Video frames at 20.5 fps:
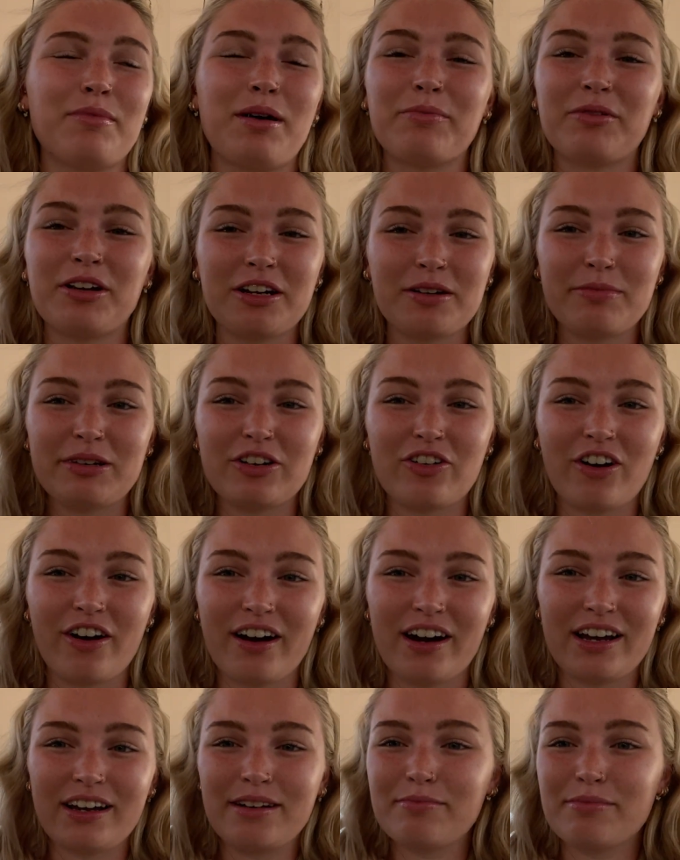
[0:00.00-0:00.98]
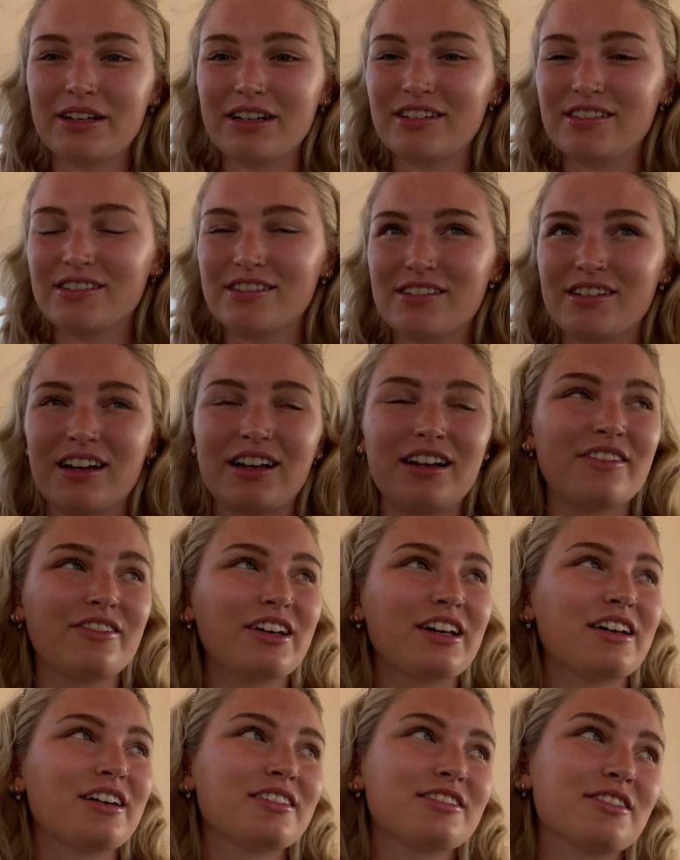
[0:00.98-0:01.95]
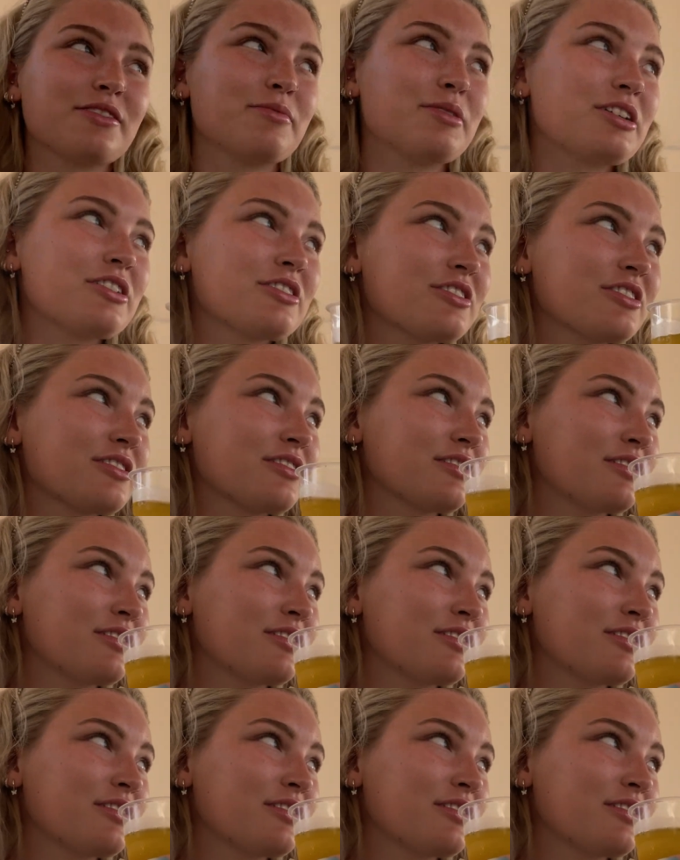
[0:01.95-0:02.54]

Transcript: I'm going to be crying because I love it here so much.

- PROBLEM DESCRIPTION: Copy every entry exactly, leaving out the pictures.

- EXPECTED OUTPUT:
Video frames at 20.5 fps:
[0:00.00-0:00.98]
[0:00.98-0:01.95]
[0:01.95-0:02.54]

Transcript: I'm going to be crying because I love it here so much.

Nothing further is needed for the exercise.